### MATERIAL FOR THIS EXERCISE
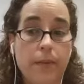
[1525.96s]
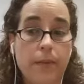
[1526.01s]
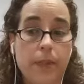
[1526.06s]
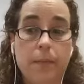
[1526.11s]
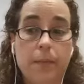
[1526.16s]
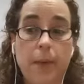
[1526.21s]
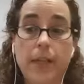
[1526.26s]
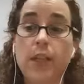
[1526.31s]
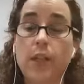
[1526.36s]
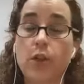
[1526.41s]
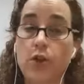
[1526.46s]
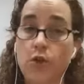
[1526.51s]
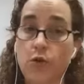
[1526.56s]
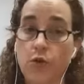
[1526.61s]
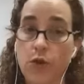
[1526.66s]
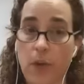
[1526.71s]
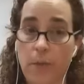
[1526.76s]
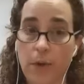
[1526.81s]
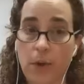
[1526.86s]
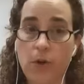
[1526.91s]
spending a
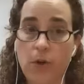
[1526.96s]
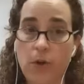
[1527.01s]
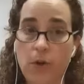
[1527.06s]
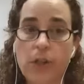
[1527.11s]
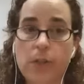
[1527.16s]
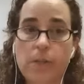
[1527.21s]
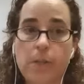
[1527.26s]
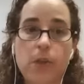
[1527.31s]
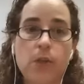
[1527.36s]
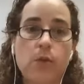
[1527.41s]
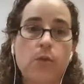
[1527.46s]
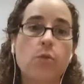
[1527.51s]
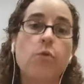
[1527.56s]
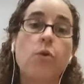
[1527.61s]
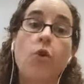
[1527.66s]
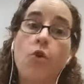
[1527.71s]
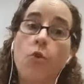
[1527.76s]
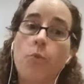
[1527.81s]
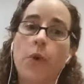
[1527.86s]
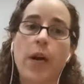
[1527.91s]
short time in
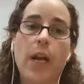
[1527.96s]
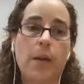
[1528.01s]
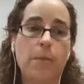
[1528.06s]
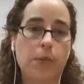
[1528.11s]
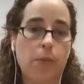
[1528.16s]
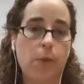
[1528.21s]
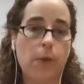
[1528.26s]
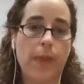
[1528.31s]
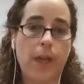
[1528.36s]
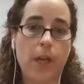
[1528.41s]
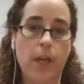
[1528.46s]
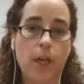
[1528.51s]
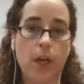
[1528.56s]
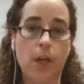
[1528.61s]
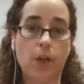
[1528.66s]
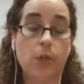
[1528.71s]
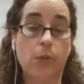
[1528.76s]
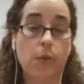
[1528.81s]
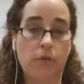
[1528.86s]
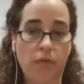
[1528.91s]
hospital, or perhaps when they
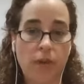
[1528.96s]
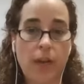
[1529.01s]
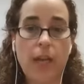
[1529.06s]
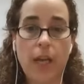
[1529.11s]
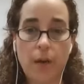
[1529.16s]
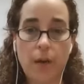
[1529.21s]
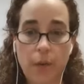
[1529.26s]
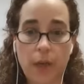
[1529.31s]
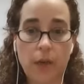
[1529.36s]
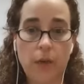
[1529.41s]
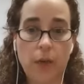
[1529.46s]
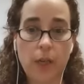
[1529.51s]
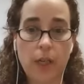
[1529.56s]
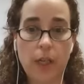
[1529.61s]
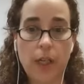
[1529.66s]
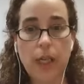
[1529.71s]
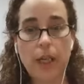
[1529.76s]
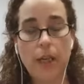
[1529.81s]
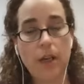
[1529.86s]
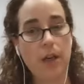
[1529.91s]
go to a rehab
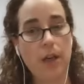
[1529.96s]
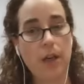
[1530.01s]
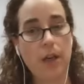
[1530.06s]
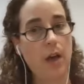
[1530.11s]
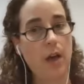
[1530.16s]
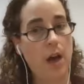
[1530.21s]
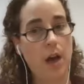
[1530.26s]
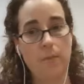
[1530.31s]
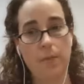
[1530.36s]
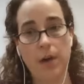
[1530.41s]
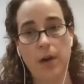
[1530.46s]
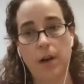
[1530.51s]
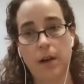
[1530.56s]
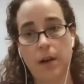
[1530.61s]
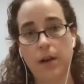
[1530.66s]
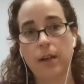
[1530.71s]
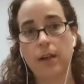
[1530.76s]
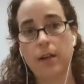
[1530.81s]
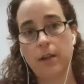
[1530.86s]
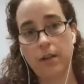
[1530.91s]
unit,
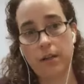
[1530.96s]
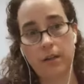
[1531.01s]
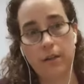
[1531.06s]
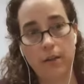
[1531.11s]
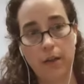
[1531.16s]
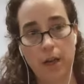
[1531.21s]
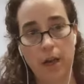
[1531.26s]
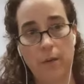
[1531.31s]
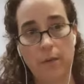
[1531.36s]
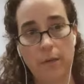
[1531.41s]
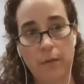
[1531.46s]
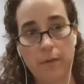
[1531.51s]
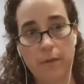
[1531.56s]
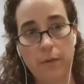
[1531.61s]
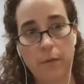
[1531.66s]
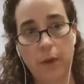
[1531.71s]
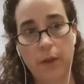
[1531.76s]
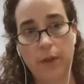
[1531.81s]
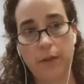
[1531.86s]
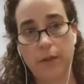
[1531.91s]

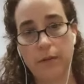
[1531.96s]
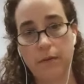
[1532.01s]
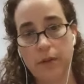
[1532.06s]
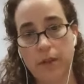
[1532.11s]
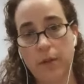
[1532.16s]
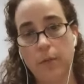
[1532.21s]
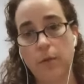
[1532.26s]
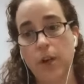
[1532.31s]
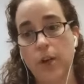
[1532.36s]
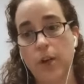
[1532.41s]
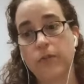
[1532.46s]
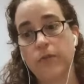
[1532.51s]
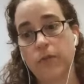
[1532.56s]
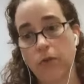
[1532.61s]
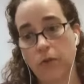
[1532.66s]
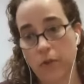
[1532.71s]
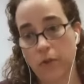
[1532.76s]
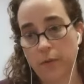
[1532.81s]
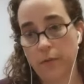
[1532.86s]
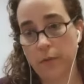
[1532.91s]
when someone goes
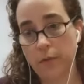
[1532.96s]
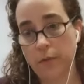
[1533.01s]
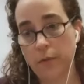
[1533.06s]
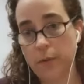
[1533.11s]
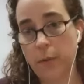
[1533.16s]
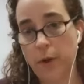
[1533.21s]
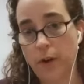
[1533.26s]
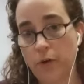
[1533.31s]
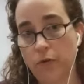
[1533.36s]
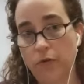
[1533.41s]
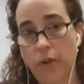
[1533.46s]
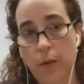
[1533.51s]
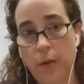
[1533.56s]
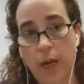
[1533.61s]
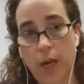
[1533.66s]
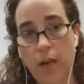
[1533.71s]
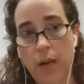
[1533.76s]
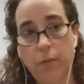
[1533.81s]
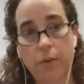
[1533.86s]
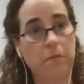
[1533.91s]
for spinal
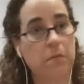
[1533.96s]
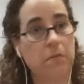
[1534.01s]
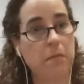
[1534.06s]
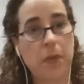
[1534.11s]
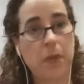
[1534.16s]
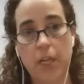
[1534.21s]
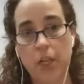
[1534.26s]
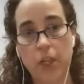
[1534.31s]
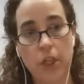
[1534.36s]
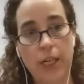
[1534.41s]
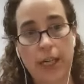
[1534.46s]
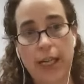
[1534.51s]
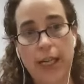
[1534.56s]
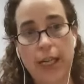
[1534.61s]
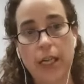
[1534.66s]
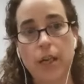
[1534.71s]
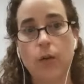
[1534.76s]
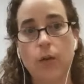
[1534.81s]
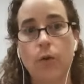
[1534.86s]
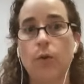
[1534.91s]
rehab
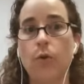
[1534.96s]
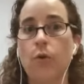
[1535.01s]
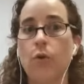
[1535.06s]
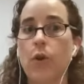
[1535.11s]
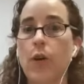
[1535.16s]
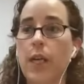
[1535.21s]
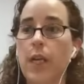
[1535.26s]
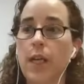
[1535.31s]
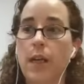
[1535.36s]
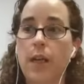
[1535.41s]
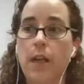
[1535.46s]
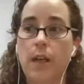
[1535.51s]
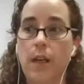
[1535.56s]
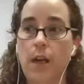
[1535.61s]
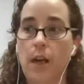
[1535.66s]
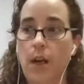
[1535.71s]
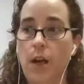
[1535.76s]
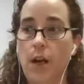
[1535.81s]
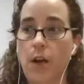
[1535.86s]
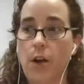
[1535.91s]
initially, or
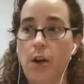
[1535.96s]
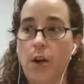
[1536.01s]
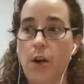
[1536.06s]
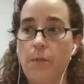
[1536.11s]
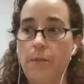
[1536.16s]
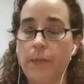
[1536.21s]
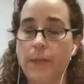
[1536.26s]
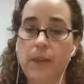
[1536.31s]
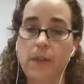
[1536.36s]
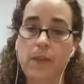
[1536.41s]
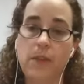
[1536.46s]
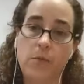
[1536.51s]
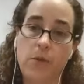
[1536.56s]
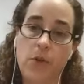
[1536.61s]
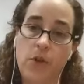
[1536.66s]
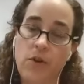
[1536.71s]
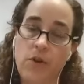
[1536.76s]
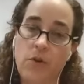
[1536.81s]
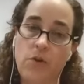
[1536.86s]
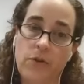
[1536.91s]

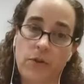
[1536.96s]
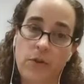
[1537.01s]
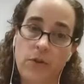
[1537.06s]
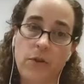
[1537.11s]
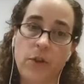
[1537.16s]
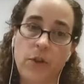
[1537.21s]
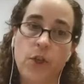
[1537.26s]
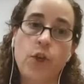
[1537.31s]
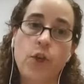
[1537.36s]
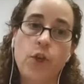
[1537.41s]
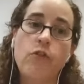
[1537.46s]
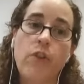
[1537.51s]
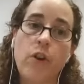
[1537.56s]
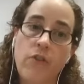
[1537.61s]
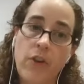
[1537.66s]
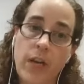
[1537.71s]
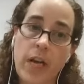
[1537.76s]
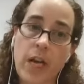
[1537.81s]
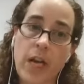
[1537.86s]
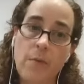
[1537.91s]
the neuro
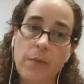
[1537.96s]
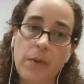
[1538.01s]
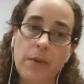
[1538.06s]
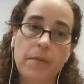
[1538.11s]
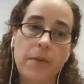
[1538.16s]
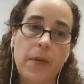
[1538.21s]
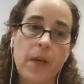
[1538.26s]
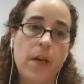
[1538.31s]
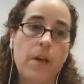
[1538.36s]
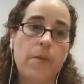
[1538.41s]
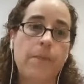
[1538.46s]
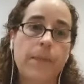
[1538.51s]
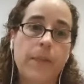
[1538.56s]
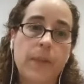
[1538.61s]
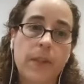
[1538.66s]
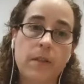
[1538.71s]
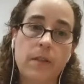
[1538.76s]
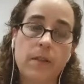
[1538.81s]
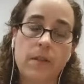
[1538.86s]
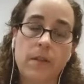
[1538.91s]
rehab
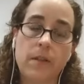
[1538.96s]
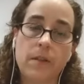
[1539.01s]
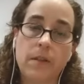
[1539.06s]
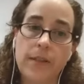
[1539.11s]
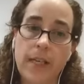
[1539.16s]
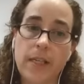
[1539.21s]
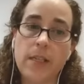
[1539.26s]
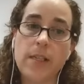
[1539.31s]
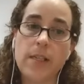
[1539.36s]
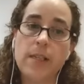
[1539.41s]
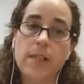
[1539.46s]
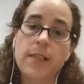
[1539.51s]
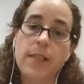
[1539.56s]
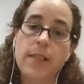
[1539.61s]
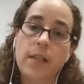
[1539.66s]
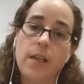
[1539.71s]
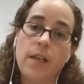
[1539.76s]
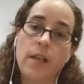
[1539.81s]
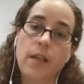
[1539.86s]
centres,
######
* BRIEF
Pictures are to be dropped, and the remaining data set down exactly.

* TASK RESULT
[1525.96s]
[1526.01s]
[1526.06s]
[1526.11s]
[1526.16s]
[1526.21s]
[1526.26s]
[1526.31s]
[1526.36s]
[1526.41s]
[1526.46s]
[1526.51s]
[1526.56s]
[1526.61s]
[1526.66s]
[1526.71s]
[1526.76s]
[1526.81s]
[1526.86s]
[1526.91s]
spending a
[1526.96s]
[1527.01s]
[1527.06s]
[1527.11s]
[1527.16s]
[1527.21s]
[1527.26s]
[1527.31s]
[1527.36s]
[1527.41s]
[1527.46s]
[1527.51s]
[1527.56s]
[1527.61s]
[1527.66s]
[1527.71s]
[1527.76s]
[1527.81s]
[1527.86s]
[1527.91s]
short time in
[1527.96s]
[1528.01s]
[1528.06s]
[1528.11s]
[1528.16s]
[1528.21s]
[1528.26s]
[1528.31s]
[1528.36s]
[1528.41s]
[1528.46s]
[1528.51s]
[1528.56s]
[1528.61s]
[1528.66s]
[1528.71s]
[1528.76s]
[1528.81s]
[1528.86s]
[1528.91s]
hospital, or perhaps when they
[1528.96s]
[1529.01s]
[1529.06s]
[1529.11s]
[1529.16s]
[1529.21s]
[1529.26s]
[1529.31s]
[1529.36s]
[1529.41s]
[1529.46s]
[1529.51s]
[1529.56s]
[1529.61s]
[1529.66s]
[1529.71s]
[1529.76s]
[1529.81s]
[1529.86s]
[1529.91s]
go to a rehab
[1529.96s]
[1530.01s]
[1530.06s]
[1530.11s]
[1530.16s]
[1530.21s]
[1530.26s]
[1530.31s]
[1530.36s]
[1530.41s]
[1530.46s]
[1530.51s]
[1530.56s]
[1530.61s]
[1530.66s]
[1530.71s]
[1530.76s]
[1530.81s]
[1530.86s]
[1530.91s]
unit,
[1530.96s]
[1531.01s]
[1531.06s]
[1531.11s]
[1531.16s]
[1531.21s]
[1531.26s]
[1531.31s]
[1531.36s]
[1531.41s]
[1531.46s]
[1531.51s]
[1531.56s]
[1531.61s]
[1531.66s]
[1531.71s]
[1531.76s]
[1531.81s]
[1531.86s]
[1531.91s]

[1531.96s]
[1532.01s]
[1532.06s]
[1532.11s]
[1532.16s]
[1532.21s]
[1532.26s]
[1532.31s]
[1532.36s]
[1532.41s]
[1532.46s]
[1532.51s]
[1532.56s]
[1532.61s]
[1532.66s]
[1532.71s]
[1532.76s]
[1532.81s]
[1532.86s]
[1532.91s]
when someone goes
[1532.96s]
[1533.01s]
[1533.06s]
[1533.11s]
[1533.16s]
[1533.21s]
[1533.26s]
[1533.31s]
[1533.36s]
[1533.41s]
[1533.46s]
[1533.51s]
[1533.56s]
[1533.61s]
[1533.66s]
[1533.71s]
[1533.76s]
[1533.81s]
[1533.86s]
[1533.91s]
for spinal
[1533.96s]
[1534.01s]
[1534.06s]
[1534.11s]
[1534.16s]
[1534.21s]
[1534.26s]
[1534.31s]
[1534.36s]
[1534.41s]
[1534.46s]
[1534.51s]
[1534.56s]
[1534.61s]
[1534.66s]
[1534.71s]
[1534.76s]
[1534.81s]
[1534.86s]
[1534.91s]
rehab
[1534.96s]
[1535.01s]
[1535.06s]
[1535.11s]
[1535.16s]
[1535.21s]
[1535.26s]
[1535.31s]
[1535.36s]
[1535.41s]
[1535.46s]
[1535.51s]
[1535.56s]
[1535.61s]
[1535.66s]
[1535.71s]
[1535.76s]
[1535.81s]
[1535.86s]
[1535.91s]
initially, or
[1535.96s]
[1536.01s]
[1536.06s]
[1536.11s]
[1536.16s]
[1536.21s]
[1536.26s]
[1536.31s]
[1536.36s]
[1536.41s]
[1536.46s]
[1536.51s]
[1536.56s]
[1536.61s]
[1536.66s]
[1536.71s]
[1536.76s]
[1536.81s]
[1536.86s]
[1536.91s]

[1536.96s]
[1537.01s]
[1537.06s]
[1537.11s]
[1537.16s]
[1537.21s]
[1537.26s]
[1537.31s]
[1537.36s]
[1537.41s]
[1537.46s]
[1537.51s]
[1537.56s]
[1537.61s]
[1537.66s]
[1537.71s]
[1537.76s]
[1537.81s]
[1537.86s]
[1537.91s]
the neuro
[1537.96s]
[1538.01s]
[1538.06s]
[1538.11s]
[1538.16s]
[1538.21s]
[1538.26s]
[1538.31s]
[1538.36s]
[1538.41s]
[1538.46s]
[1538.51s]
[1538.56s]
[1538.61s]
[1538.66s]
[1538.71s]
[1538.76s]
[1538.81s]
[1538.86s]
[1538.91s]
rehab
[1538.96s]
[1539.01s]
[1539.06s]
[1539.11s]
[1539.16s]
[1539.21s]
[1539.26s]
[1539.31s]
[1539.36s]
[1539.41s]
[1539.46s]
[1539.51s]
[1539.56s]
[1539.61s]
[1539.66s]
[1539.71s]
[1539.76s]
[1539.81s]
[1539.86s]
centres,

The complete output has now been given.